My first voiceover job was in 2007 - and it feels like a lifetime ago! More than 15 years, one fundraising career, and a lot of formative life experiences later, I made the decision to bring my voiceover “side hustle” to the forefront as my full-time professional pursuit in 2023. All of my eggs, please meet this one basket. Yikes.
Fortunately, there were many small steps along the way that helped make this an easy “yes” for me. I put a lot of effort into organizing the individual bricks that laid the path into this industry and when the time came to transition fully, it felt like a no-brainer. Before crossing the threshold however, there were a few lingering weights I had to put down first.
My Fear & Insecurity: I can say with a reasonable amount of certainty that the worst decisions of my life have been made from a place of fear and insecurity. I knew going into this journey, I had to navigate confidently with a strong core of self-esteem and belief in myself. I kind of struggled with this to be honest, until I accepted that all of my lived experience up until this point - all my failures and successes, mistakes and strokes of genius - have given me precisely what I need to flourish in this time of my life.

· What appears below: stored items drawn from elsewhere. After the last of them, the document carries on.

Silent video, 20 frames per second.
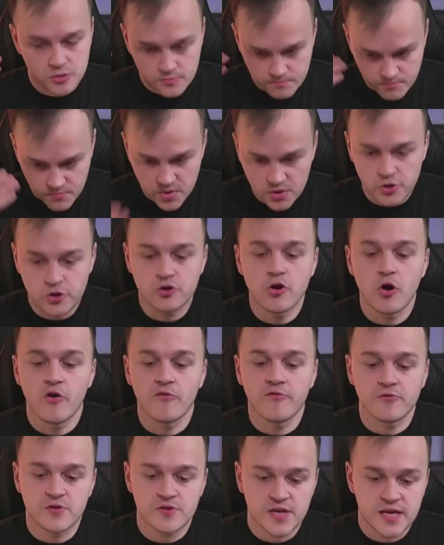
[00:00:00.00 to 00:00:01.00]
you go
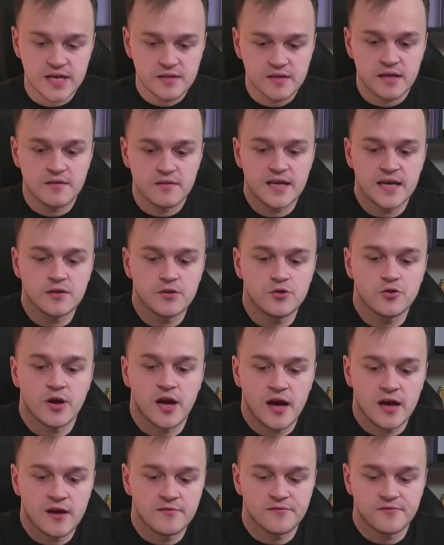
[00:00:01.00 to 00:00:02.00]
for that, and then you
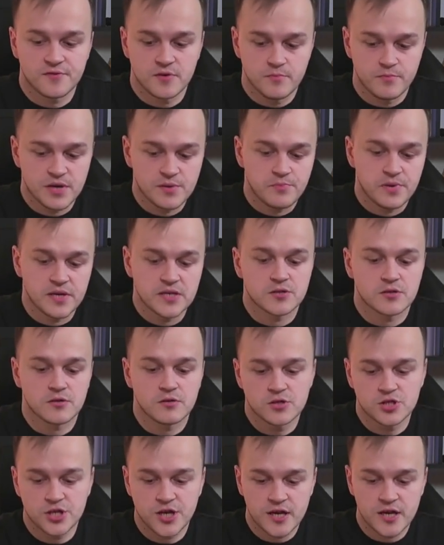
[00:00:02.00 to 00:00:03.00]
have a perpetual
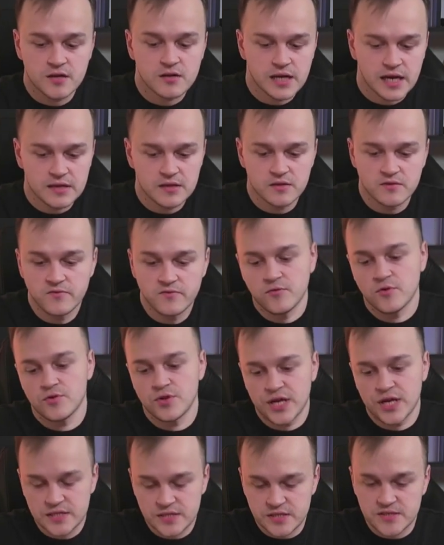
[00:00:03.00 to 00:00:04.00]
check, knight e4,
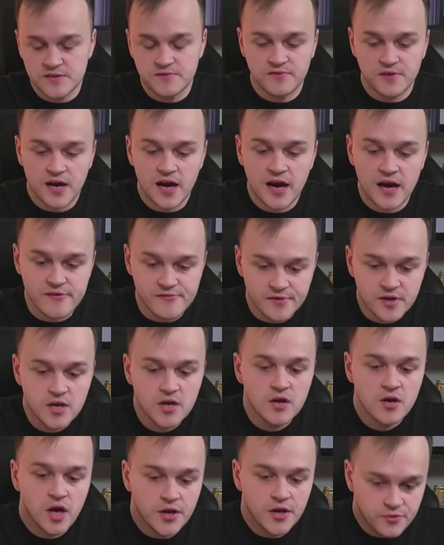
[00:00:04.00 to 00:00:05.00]
knight c5,
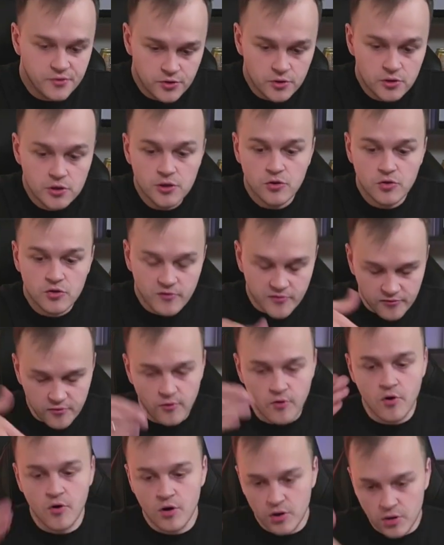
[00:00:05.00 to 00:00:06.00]
and you look
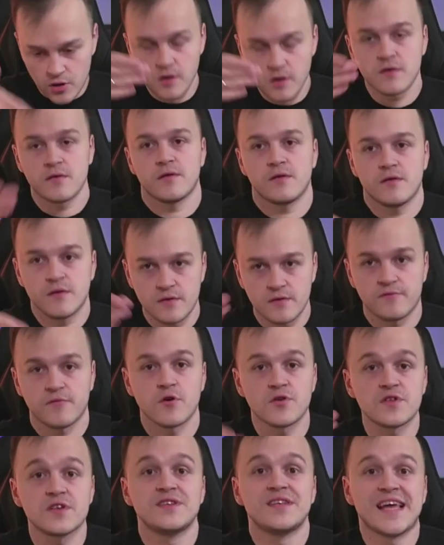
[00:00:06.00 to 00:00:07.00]
for
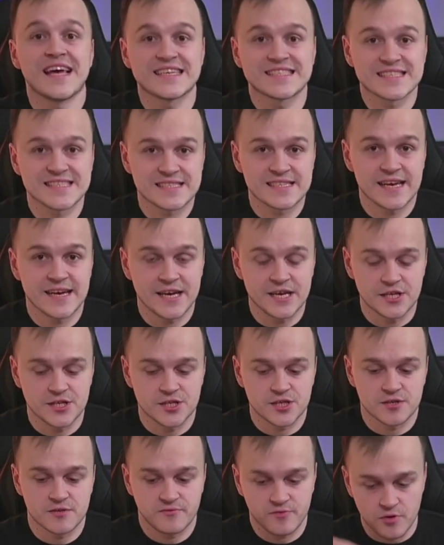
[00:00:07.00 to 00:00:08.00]
the next
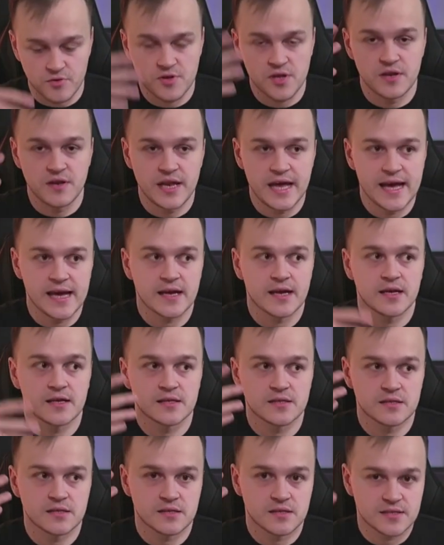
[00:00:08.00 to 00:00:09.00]
stage, for the
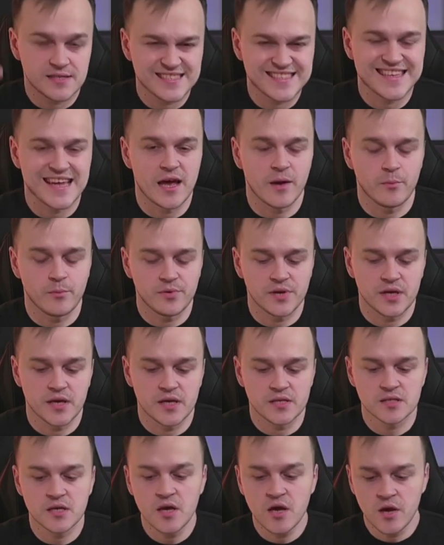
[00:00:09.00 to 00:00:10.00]
next step.
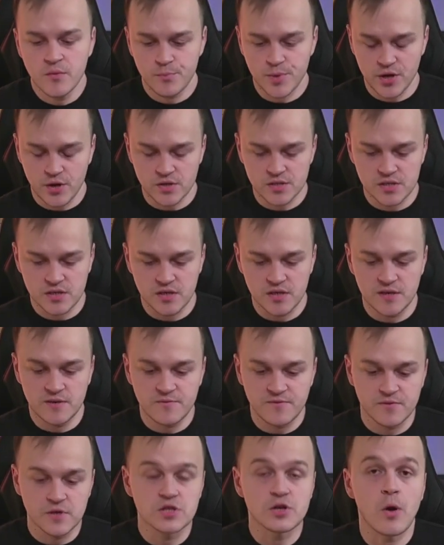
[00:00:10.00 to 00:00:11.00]
Yes, because if
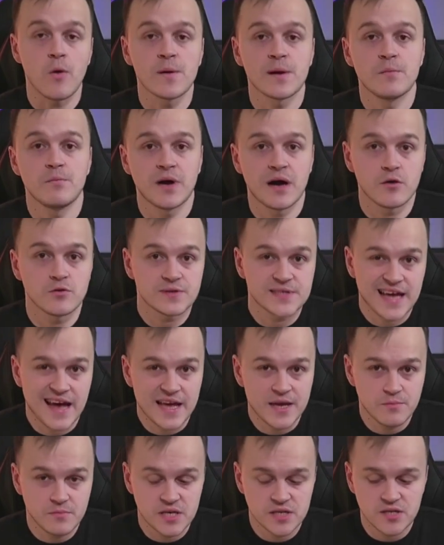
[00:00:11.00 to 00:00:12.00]
we talk about
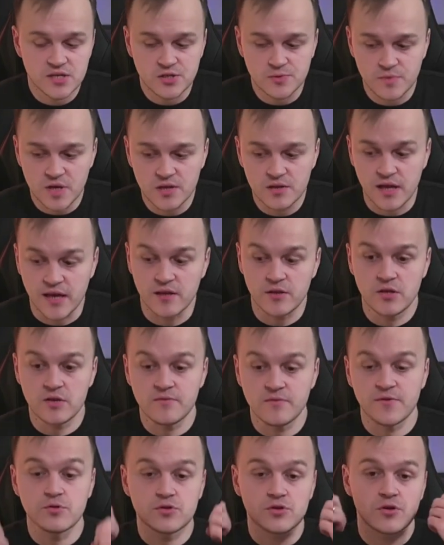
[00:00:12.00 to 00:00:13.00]
time management, and if
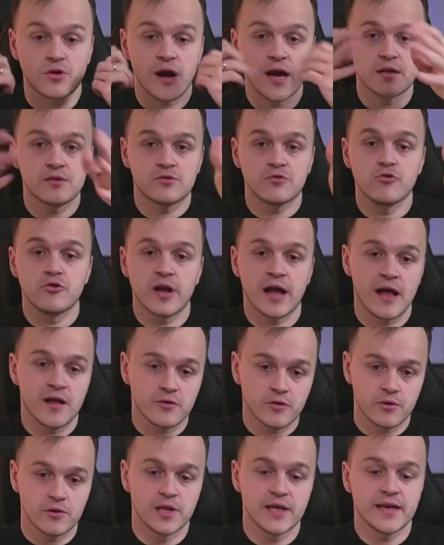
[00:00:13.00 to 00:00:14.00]
you try to
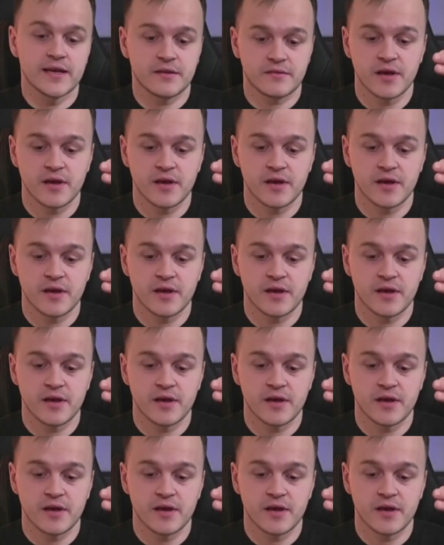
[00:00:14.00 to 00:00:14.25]
calculate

I have everything I need to be successful today and I do not need to hold on to fear.
The “Perfect” Timing: Going full-time was a big decision - one that impacted not just me, but people who count on me. In my earliest inklings of, “hey, I could really do this,” there was another, sharper voice right behind it saying, “but you should really wait for this to happen first.” I appreciated this voice. I did need to plan for certain contingencies. There were important questions that needed to be answered, but I found myself spending far too long in analysis paralysis until I introduced a key element - adventure. I learned to embrace the unknown. After all, not every storm can be predicted, but you’ll never know what treasures you’ll find unless you leave the harbor.

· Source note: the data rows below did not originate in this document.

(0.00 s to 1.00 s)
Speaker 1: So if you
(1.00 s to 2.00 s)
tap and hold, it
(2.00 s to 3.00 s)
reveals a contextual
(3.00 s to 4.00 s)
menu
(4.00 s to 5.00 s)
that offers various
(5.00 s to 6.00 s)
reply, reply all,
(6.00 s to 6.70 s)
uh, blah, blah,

Excuses: Probably the hardest part about going full-time was working for my new boss - she runs a tight ship! When I opened up shop, I knew I would be wholly responsible for my business. I would be in control of how I managed (or didn’t manage) my time. I’d be accountable. It’s so easy to consider the many reasons why something is or isn’t working, but it can be harder to pinpoint which of those reasons I have any influence over. I discovered that by fixating on the uncontrollables, I was turning them into excuses and getting stuck in a “why me?” quagmire. It’s not a very fun place to be stuck, so I try to practice letting go of those things quickly and decisively.
Bottom Line: We all come to every decision carrying baggage. Some of it weighs heavier than the rest and can prevent us from making any decision at all. The ongoing process of self-reflection brings to light the things that hold us back. I think it’s time well spent examining our own “stuff,” identifying what is no longer serving us, and letting go so we can move forward with confidence and joy.